Ora, estes que acreditam poder vencer os problemas do mundo fazendo pinturas rústicas nas paredes, estão entre os propagadores (e coniventes) da profanação do sexo. As suas festas estão repletas de pessoas com princípios líquidos, hedonistas, extasiadas por músicas altas e indecentes, com pensamentos libidinosos e muito, muito álcool no cérebro. No caso daquele curso em específico, futuros médicos. E a pergunta que fica é: num contexto desses como se espera frear os instintos mais abjetos do ser humano? Eis a pergunta que o secularismo não responde. Para os jovens secularistas, revolucionários, progressistas, pintar paredes e gritar palavras de ordem é menos embaraçoso que enfrentar a realidade e perceber que seus coletivos apenas agigantam os problemas que dizem lutar contra.
Volto-me para os estupros coletivos mencionados no início do texto. Será que os homens que cometeram tão hediondo crime possuem uma concepção eterna de casamento? Será que eles entendem a relação sexual humana como sagrada, solene e de natureza diferente de todas as demais atividades comuns? Será que são casados? Será que para eles sexo é sinônimo de sexo com suas esposas?

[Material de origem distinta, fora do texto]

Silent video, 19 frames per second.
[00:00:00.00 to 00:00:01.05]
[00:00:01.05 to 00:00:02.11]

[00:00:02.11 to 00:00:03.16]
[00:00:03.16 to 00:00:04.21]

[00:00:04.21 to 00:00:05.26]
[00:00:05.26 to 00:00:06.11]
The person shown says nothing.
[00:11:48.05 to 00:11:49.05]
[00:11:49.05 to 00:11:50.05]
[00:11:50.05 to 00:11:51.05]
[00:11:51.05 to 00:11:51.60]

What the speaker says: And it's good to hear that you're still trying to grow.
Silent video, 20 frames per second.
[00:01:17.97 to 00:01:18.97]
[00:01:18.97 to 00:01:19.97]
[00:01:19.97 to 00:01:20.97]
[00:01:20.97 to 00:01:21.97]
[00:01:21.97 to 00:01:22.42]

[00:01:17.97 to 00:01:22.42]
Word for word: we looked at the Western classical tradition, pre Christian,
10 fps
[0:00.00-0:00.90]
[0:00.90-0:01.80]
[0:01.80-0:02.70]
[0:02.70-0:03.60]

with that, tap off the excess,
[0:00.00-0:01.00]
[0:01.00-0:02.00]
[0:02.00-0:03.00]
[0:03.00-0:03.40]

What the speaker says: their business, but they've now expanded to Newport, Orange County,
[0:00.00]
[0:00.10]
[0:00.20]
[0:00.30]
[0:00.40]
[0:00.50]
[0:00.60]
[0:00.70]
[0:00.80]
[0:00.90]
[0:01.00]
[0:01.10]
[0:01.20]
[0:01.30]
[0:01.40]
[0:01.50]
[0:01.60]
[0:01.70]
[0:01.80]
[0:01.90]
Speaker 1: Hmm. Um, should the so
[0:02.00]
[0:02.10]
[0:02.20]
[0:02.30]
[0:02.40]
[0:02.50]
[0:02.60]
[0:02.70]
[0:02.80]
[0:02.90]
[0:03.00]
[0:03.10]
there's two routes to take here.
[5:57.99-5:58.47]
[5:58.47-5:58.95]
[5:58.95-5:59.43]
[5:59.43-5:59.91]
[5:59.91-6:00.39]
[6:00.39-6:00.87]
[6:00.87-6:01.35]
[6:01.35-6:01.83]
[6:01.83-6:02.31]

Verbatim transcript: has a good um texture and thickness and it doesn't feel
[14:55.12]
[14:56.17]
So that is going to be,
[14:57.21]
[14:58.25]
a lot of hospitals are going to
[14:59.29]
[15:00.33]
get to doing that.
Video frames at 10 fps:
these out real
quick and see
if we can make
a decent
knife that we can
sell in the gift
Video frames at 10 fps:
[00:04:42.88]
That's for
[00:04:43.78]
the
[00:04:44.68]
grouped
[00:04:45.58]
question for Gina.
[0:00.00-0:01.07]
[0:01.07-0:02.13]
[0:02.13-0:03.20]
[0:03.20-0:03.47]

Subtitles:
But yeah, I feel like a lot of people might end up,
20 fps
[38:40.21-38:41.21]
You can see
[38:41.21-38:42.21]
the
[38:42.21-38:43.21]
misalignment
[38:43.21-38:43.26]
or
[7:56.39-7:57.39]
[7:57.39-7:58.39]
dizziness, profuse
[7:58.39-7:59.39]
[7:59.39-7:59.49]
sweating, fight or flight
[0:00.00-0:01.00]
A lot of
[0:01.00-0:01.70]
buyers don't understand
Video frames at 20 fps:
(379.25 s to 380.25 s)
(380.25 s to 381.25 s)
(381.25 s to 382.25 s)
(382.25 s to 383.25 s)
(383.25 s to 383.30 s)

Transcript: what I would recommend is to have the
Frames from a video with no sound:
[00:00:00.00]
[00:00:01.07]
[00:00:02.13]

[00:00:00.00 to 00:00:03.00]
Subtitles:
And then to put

Será que amam profundamente suas esposas? Será que apreciam a noção de fidelidade conjugal? Casaram-se virgens? Entenderam a importância de se guardarem castos para a pessoa com a qual compartilhará até a alma? Sabem o que é amar uma mulher? Sabem qual é a importância de uma família sólida? Estão acostumados a colocar de lado o egoísmo, a negar-se a si mesmo, a sacrificar-se por alguém que ama? Reconhecem a família e os princípios morais como provenientes de um Deus bom e santo? Ou será que são pessoas acostumadas a sexo casual, a lugares promíscuos, a músicas indecentes, a hábitos e pensamentos egoístas? Sabemos a resposta.
O secularismo não percebe que ao jogar fora a sacralidade do sexo e assim ensinar à sociedade, joga fora também limites morais. Não é um salto para o vigésimo degrau. Sobe-se um degrau de cada vez. Para quem está no degrau 17, o degrau 20 não está distante. Então, eu pergunto: quão distante está o assédio sexual e o estupro para alguém que, desde pequeno, aprendeu que sexo é apenas uma atividade como qualquer outra? Quão distante está o estupro para alguém que desde pequeno foi estimulado por músicas, filmes e bailes a amar mais o prazer sexual do que a pessoa escolhida para fazer sexo? Quão distante está o estupro para alguém que vive em lugares onde negar seus instintos é a última coisa que se ensina, e onde estar em êxtase é a única regra? Quão longe está o estupro de quem aprendeu desde cedo a tratar pessoas como objetos e relacionamentos amorosos como momentos? Quão longe está o estupro de uma pessoa que não vê o sexo e a própria vida das pessoas como elementos sagrados? O que é o relacionamento amoroso pregado pelo secularismo senão uma associação temporária entre pessoas que querem se tratar mutuamente como objetos? Que tipo de defesa contra instintos sexuais perversos pode ter uma pessoa que despreza o casamento, a família, o amor e os limites?
O fato bruto e inescapável é que se nada disso é sagrado, o assédio e o estupro nada profanam. Não se pode profanar o que não é sagrado. O que se chama por aí de cultura do estupro na verdade é a cultura da permissividade. Trocamos a sacralidade do sexo, e de tudo o mais que com ele se relaciona, pela sacralidade do prazer próprio. “Faça aquilo que te faz feliz”. O secularista não pensa estar dando o aval, com isso, para que os mais permissivos se tornem estupradores. Julgam que quem já subiu dezenove degraus não subirá vinte. Eu não possuo essa fé.